→ **Data for this exercise**:
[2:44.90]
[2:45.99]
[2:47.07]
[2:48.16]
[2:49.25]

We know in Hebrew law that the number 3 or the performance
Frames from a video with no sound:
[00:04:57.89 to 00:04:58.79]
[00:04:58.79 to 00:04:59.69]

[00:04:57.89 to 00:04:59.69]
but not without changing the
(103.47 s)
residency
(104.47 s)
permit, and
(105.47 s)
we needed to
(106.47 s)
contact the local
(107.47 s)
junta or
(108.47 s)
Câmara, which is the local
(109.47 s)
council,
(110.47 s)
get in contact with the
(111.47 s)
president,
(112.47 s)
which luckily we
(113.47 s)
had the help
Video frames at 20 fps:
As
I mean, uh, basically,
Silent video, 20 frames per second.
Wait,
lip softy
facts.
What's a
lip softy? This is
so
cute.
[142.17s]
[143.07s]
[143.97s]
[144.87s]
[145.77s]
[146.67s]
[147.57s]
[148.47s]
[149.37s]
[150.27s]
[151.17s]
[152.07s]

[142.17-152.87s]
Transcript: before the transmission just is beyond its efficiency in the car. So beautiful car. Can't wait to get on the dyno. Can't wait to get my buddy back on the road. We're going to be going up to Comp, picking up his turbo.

→ **Required work**: Copy out each line above, character for character.

→ **Response area**:
[2:44.90]
[2:45.99]
[2:47.07]
[2:48.16]
[2:49.25]

We know in Hebrew law that the number 3 or the performance
Frames from a video with no sound:
[00:04:57.89 to 00:04:58.79]
[00:04:58.79 to 00:04:59.69]

[00:04:57.89 to 00:04:59.69]
but not without changing the
(103.47 s)
residency
(104.47 s)
permit, and
(105.47 s)
we needed to
(106.47 s)
contact the local
(107.47 s)
junta or
(108.47 s)
Câmara, which is the local
(109.47 s)
council,
(110.47 s)
get in contact with the
(111.47 s)
president,
(112.47 s)
which luckily we
(113.47 s)
had the help
Video frames at 20 fps:
As
I mean, uh, basically,
Silent video, 20 frames per second.
Wait,
lip softy
facts.
What's a
lip softy? This is
so
cute.
[142.17s]
[143.07s]
[143.97s]
[144.87s]
[145.77s]
[146.67s]
[147.57s]
[148.47s]
[149.37s]
[150.27s]
[151.17s]
[152.07s]

[142.17-152.87s]
Transcript: before the transmission just is beyond its efficiency in the car. So beautiful car. Can't wait to get on the dyno. Can't wait to get my buddy back on the road. We're going to be going up to Comp, picking up his turbo.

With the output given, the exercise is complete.